The deed, lease, assignment or transfer and affidavit follow each other in the order named, and all are recorded on 18 and 19 October, 1872. The lease, assignment or transfer and affidavit were all recorded as parts of the same instrument on 19 October, 1872. It seems that this is indicated by the record, but at least are recorded in consecutive order at the same time.
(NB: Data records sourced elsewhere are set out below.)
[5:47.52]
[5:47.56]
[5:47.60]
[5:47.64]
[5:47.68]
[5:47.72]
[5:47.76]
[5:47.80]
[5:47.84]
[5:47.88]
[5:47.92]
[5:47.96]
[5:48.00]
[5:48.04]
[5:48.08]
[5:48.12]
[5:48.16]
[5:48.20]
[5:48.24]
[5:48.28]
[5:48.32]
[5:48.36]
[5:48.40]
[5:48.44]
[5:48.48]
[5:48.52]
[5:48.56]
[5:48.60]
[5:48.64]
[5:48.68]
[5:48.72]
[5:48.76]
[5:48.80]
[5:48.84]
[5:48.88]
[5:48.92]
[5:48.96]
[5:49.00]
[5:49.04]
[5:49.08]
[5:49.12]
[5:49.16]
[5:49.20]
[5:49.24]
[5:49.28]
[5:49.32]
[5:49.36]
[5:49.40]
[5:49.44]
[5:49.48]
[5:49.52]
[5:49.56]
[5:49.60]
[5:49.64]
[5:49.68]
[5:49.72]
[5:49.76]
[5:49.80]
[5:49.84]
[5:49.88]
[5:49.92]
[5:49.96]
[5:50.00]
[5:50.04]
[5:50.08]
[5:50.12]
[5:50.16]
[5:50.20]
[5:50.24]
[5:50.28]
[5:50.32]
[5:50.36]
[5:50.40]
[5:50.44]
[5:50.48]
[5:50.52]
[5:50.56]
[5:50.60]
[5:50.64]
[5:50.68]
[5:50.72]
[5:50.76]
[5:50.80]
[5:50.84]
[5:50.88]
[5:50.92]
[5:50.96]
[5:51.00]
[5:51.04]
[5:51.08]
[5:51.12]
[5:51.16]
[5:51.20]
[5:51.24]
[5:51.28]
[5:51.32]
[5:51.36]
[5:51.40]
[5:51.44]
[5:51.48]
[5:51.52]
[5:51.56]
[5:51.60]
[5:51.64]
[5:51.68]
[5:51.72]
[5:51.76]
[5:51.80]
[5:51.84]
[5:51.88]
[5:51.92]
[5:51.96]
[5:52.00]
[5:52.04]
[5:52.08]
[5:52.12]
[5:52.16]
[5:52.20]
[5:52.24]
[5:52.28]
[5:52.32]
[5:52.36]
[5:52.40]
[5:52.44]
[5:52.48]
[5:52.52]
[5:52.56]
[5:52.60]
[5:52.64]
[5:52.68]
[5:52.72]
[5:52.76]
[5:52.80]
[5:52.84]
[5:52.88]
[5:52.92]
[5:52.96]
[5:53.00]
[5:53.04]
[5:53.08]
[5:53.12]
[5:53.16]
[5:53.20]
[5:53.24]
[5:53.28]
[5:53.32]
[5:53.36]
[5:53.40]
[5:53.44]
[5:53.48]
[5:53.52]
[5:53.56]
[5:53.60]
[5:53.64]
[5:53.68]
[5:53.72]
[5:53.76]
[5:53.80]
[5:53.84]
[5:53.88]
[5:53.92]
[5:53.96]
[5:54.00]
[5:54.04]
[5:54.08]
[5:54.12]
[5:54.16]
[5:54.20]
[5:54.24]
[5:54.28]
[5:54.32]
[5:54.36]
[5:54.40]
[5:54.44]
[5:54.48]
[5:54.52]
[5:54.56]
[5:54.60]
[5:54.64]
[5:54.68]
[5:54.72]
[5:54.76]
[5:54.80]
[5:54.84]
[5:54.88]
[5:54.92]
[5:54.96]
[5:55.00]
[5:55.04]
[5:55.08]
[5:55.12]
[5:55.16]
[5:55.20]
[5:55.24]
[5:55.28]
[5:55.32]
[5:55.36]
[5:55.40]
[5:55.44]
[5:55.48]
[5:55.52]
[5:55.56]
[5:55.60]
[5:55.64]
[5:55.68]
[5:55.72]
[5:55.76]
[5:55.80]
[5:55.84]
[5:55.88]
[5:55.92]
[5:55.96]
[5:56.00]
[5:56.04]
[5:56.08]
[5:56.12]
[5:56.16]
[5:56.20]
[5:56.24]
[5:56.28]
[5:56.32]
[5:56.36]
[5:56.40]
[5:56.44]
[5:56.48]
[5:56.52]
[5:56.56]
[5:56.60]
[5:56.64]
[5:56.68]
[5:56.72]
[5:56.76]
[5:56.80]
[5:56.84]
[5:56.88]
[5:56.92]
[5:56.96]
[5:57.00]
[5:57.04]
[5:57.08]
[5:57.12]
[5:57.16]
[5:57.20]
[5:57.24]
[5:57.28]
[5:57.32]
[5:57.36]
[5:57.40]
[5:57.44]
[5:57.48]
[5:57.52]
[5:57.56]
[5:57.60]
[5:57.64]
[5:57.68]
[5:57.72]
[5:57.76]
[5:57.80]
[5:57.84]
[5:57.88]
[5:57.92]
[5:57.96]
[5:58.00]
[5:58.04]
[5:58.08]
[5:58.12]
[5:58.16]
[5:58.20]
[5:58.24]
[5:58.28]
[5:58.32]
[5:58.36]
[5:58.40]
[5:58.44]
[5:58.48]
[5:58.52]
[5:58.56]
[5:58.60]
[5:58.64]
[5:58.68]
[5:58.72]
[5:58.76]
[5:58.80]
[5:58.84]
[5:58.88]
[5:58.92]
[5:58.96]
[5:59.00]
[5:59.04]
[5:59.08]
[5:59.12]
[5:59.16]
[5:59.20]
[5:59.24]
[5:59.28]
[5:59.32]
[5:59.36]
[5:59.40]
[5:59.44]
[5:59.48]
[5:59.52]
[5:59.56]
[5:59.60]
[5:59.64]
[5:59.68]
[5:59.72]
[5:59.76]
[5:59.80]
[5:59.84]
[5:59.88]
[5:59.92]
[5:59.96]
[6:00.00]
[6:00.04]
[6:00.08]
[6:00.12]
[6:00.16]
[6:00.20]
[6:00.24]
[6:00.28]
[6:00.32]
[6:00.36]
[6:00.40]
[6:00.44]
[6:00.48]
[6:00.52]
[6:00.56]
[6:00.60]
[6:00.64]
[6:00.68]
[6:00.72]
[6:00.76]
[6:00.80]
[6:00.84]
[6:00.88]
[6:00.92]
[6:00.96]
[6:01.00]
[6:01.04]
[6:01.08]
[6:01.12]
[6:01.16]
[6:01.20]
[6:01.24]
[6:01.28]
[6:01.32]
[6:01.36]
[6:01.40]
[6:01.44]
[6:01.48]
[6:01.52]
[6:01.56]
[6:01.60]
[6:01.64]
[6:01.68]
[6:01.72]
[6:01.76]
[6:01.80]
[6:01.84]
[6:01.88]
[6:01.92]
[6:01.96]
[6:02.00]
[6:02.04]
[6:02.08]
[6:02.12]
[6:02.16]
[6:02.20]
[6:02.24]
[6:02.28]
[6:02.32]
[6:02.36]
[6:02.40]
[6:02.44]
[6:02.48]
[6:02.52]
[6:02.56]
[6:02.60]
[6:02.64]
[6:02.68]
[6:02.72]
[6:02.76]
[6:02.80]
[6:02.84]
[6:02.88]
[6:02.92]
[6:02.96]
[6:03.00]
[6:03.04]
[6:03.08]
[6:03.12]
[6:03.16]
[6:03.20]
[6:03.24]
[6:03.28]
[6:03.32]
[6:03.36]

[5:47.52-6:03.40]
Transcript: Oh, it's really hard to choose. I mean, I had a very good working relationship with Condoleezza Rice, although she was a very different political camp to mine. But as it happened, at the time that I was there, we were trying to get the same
It is contended by plaintiffs that although the originals of the lease, assignment or transfer and the affidavit (the latter argued by plaintiffs a declaration of trust), are all lost, they are admissible as an ancient record. If they are not admissible as tending to make certain the description in the Burleson deed to Bowman, the action of plaintiffs cannot be sustained. We think that although the originals are lost and not required to be recorded, yet spread on the records for 55 years, in the office of the register of deeds, is such an ancient record that imports verity and truth and ordinarily admissible at least as prima facie evidence.
The principle is stated thus in Wigmore on Evidence, 4 Vol. 2 ed., part sec. 2143, subsec. 5, p. 569: “Where the alleged ancient original is lost (or otherwise unavailable), and a purporting official record is offered, made more than thirty years before, and certifying the deed’s contents and execution, but inadmissible as an official record (ante, 1648-1649), because not made in accordance with statutory provisions may not this ancient record-copy serve as sufficient evidence of genuineness ? • It is apparent that the case is not only as strong as the preceding one, but is stronger in two respects, namely, the defects of the record are in a measure technical only and it still is entitled to some consideration as an official statement, and the long publicity of it has- given ample opportunity for correction and opposition if any just ground existed for doubting the original authenticity. Accordingly, there has been a general disposition, on one ground or another, to accept such an ancient record, though otherwise inadmissible, as sufficient, after the lapse of time. . . . This conclusion has been usually accepted. The rulings to the contrary seem rarely, if ever, to have gone upon any supposition that the ancient document rule was in itself impossible to apply to a *161copy, but rather upon the lack of confirming circumstances in the case in band. Moreover, the fact of possession of the land, as a confirming circumstance, seems often to be here insisted upon, irrespective of its general requirement.” Cedar Works v. Pinnix, 208 Fed., 785; Davis v. Higgins, 91 N. C., p. 382; Nicholson v. Lumber Co., 156 N. C., 59. The execution of the lease was duly proven and certified to be registered, and the lease, assignment or transfer and affidavit, are all recorded in consecutive order. The hearsay rule gives way to the ancient doctrine rule and is admissible ordinarily at least as prima facie evidence of the truth of the contents.